# TASK
Write the data out again, character for character, with no images.

[Extracted records]

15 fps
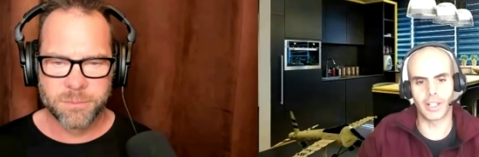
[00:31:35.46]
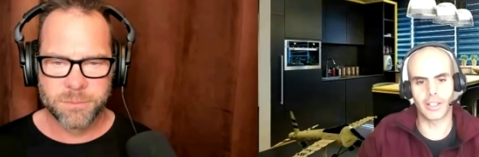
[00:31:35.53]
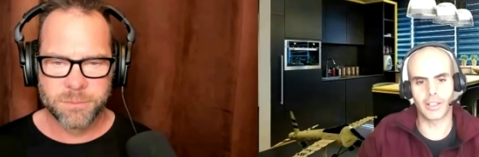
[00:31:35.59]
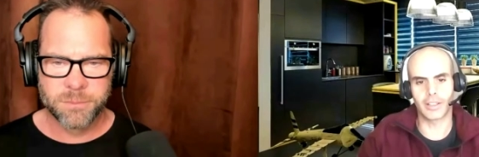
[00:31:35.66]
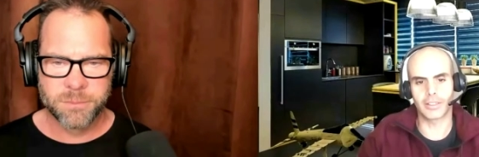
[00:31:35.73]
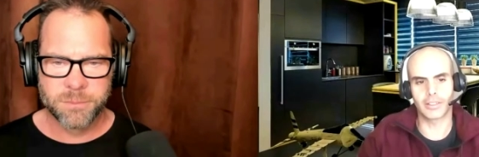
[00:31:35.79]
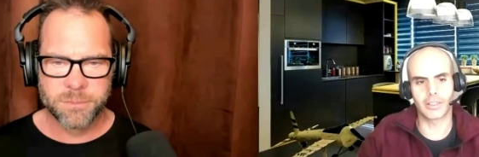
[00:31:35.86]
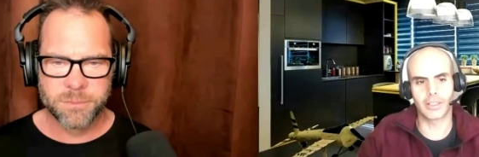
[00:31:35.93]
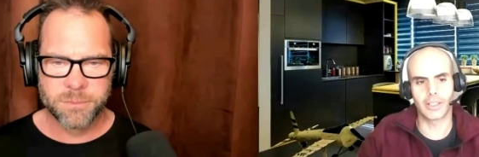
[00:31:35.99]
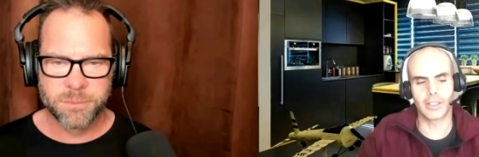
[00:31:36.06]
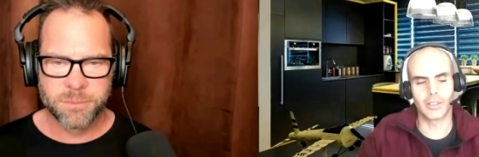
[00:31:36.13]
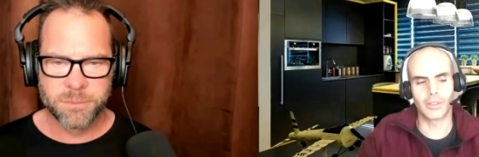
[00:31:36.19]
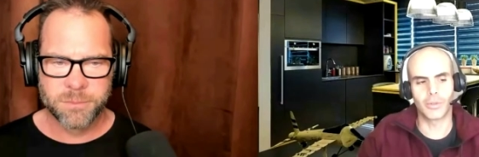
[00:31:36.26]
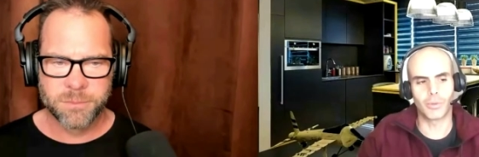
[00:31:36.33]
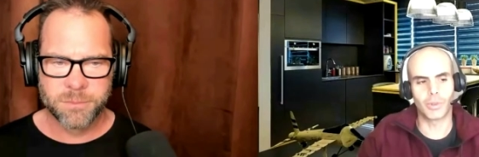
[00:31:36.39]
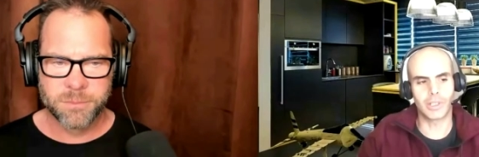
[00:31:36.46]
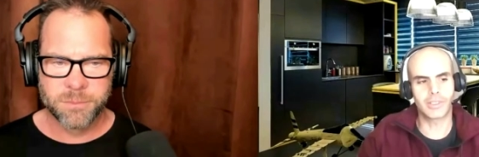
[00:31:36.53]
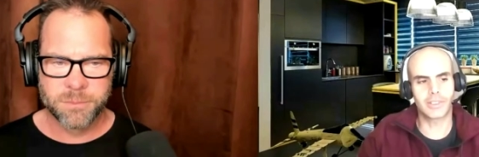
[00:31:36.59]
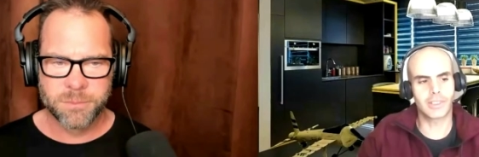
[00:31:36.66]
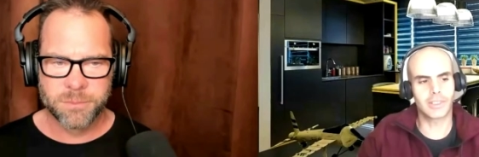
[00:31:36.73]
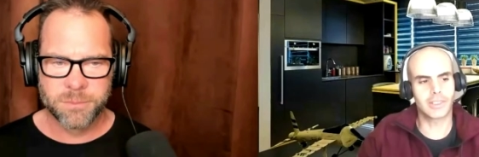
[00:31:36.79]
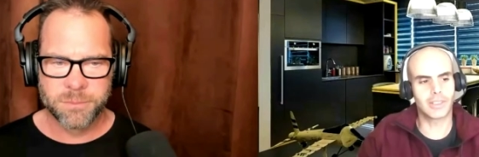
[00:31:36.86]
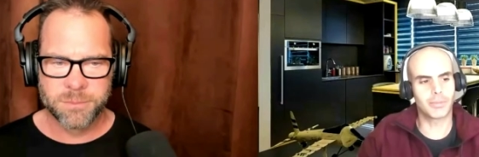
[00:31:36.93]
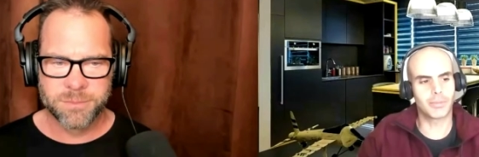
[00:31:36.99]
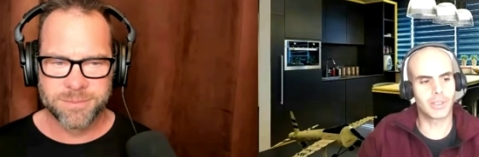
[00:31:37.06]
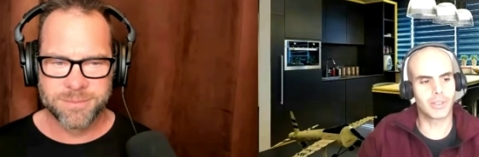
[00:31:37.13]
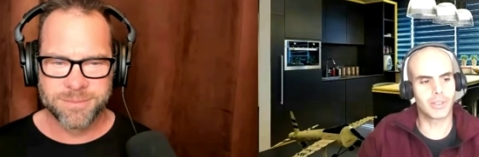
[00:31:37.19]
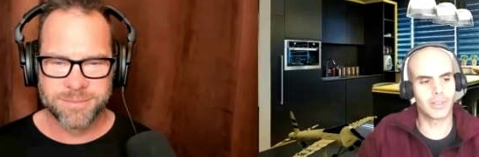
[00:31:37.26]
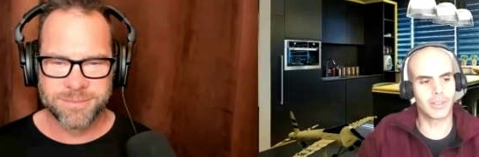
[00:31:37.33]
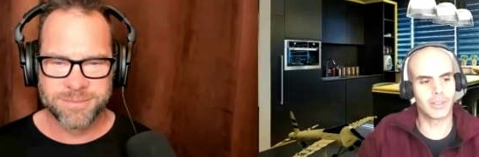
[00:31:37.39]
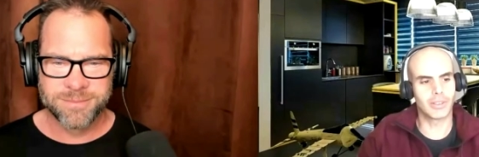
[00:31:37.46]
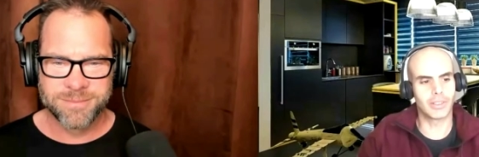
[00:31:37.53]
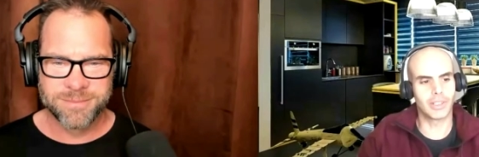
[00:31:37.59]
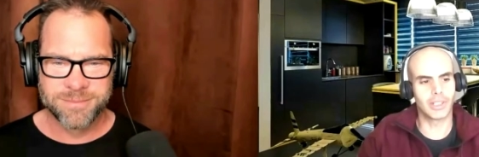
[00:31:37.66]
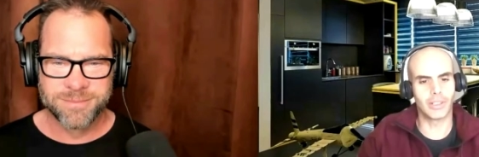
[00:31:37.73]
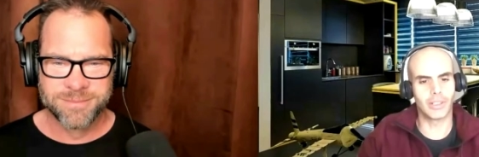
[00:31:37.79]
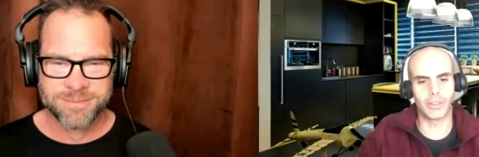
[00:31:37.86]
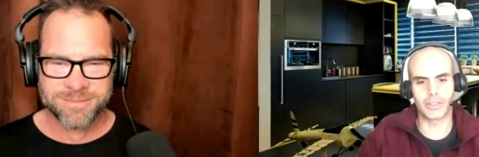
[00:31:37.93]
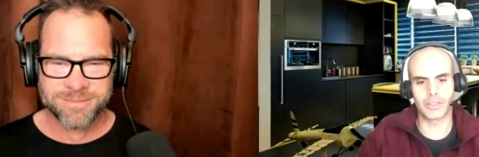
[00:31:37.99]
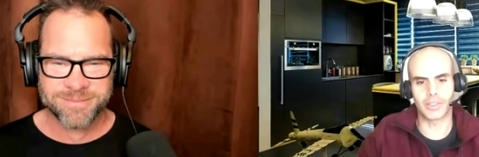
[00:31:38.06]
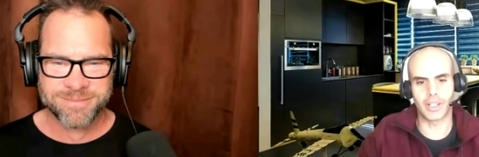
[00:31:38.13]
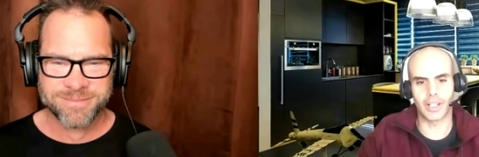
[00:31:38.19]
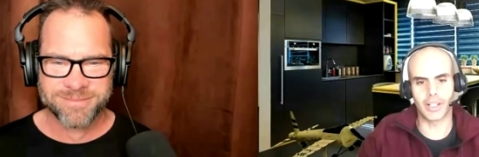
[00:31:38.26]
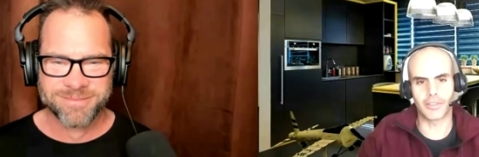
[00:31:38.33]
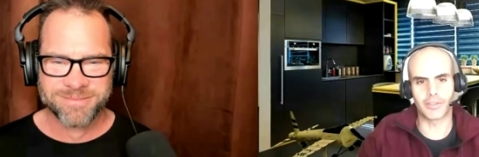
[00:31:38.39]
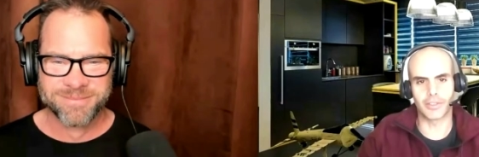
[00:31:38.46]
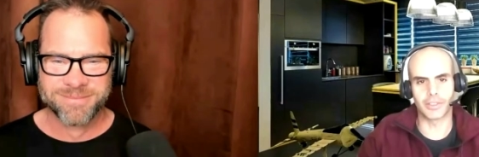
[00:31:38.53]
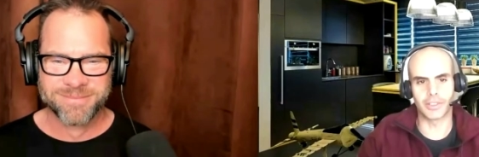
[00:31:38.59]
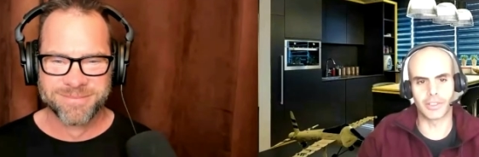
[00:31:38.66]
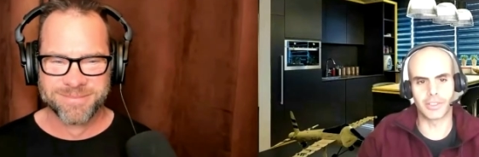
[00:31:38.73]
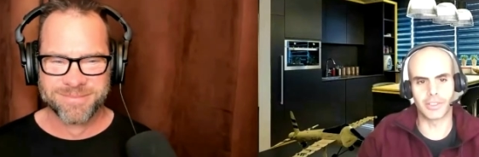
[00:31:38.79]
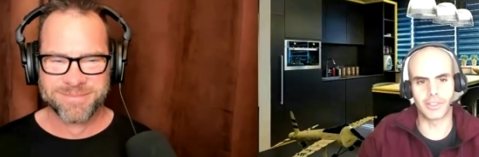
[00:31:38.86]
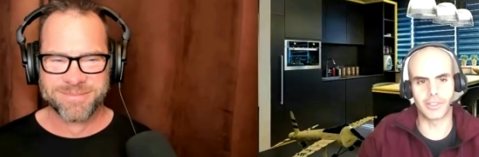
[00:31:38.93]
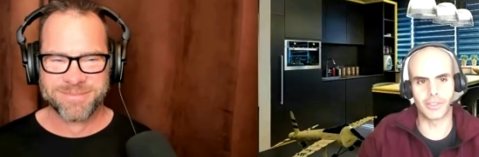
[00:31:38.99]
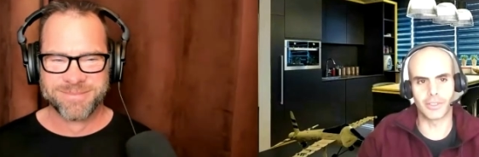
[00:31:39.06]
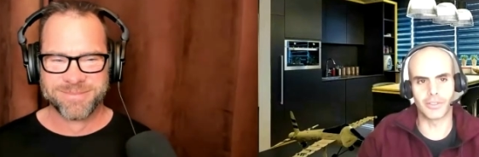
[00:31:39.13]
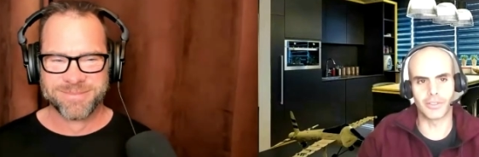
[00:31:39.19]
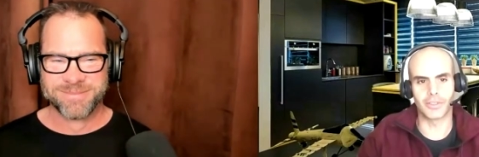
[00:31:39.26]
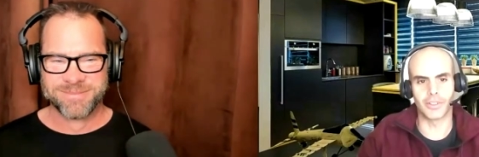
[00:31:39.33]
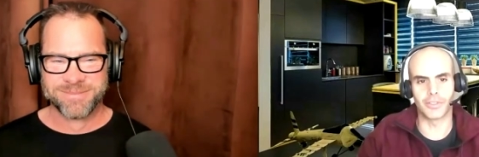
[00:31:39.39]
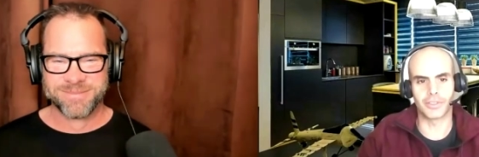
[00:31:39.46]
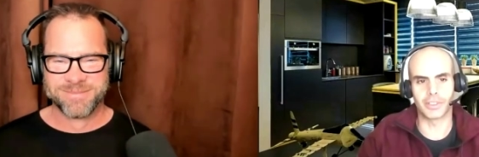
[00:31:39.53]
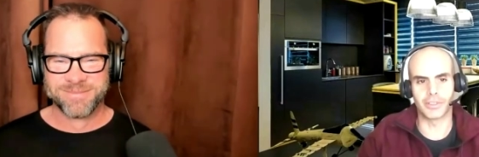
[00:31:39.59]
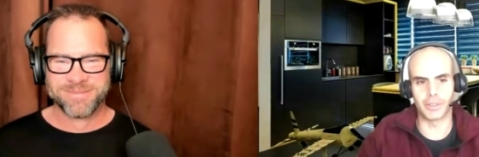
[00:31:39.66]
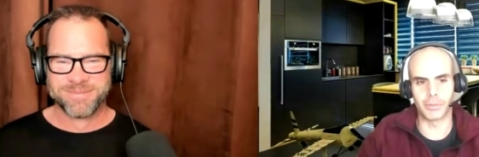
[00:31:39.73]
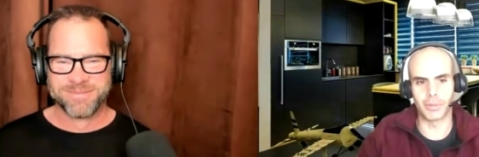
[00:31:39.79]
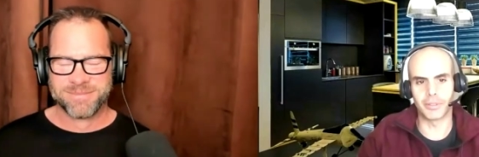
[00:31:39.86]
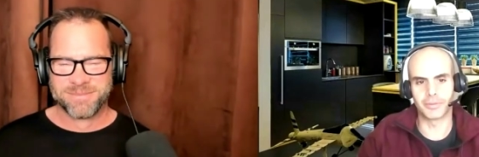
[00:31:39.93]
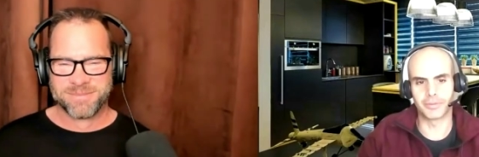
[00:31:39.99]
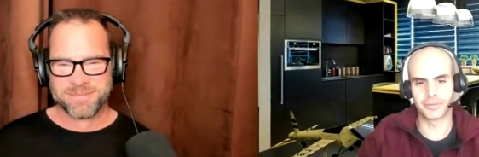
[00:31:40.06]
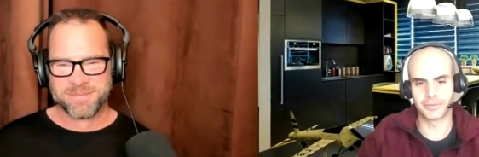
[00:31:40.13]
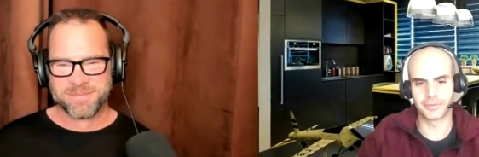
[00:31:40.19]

Speaker 1: Like, what's a typical day looks like for the CISO of, of Kyriba?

# ANSWER BELOW
15 fps
[00:31:35.46]
[00:31:35.53]
[00:31:35.59]
[00:31:35.66]
[00:31:35.73]
[00:31:35.79]
[00:31:35.86]
[00:31:35.93]
[00:31:35.99]
[00:31:36.06]
[00:31:36.13]
[00:31:36.19]
[00:31:36.26]
[00:31:36.33]
[00:31:36.39]
[00:31:36.46]
[00:31:36.53]
[00:31:36.59]
[00:31:36.66]
[00:31:36.73]
[00:31:36.79]
[00:31:36.86]
[00:31:36.93]
[00:31:36.99]
[00:31:37.06]
[00:31:37.13]
[00:31:37.19]
[00:31:37.26]
[00:31:37.33]
[00:31:37.39]
[00:31:37.46]
[00:31:37.53]
[00:31:37.59]
[00:31:37.66]
[00:31:37.73]
[00:31:37.79]
[00:31:37.86]
[00:31:37.93]
[00:31:37.99]
[00:31:38.06]
[00:31:38.13]
[00:31:38.19]
[00:31:38.26]
[00:31:38.33]
[00:31:38.39]
[00:31:38.46]
[00:31:38.53]
[00:31:38.59]
[00:31:38.66]
[00:31:38.73]
[00:31:38.79]
[00:31:38.86]
[00:31:38.93]
[00:31:38.99]
[00:31:39.06]
[00:31:39.13]
[00:31:39.19]
[00:31:39.26]
[00:31:39.33]
[00:31:39.39]
[00:31:39.46]
[00:31:39.53]
[00:31:39.59]
[00:31:39.66]
[00:31:39.73]
[00:31:39.79]
[00:31:39.86]
[00:31:39.93]
[00:31:39.99]
[00:31:40.06]
[00:31:40.13]
[00:31:40.19]

Speaker 1: Like, what's a typical day looks like for the CISO of, of Kyriba?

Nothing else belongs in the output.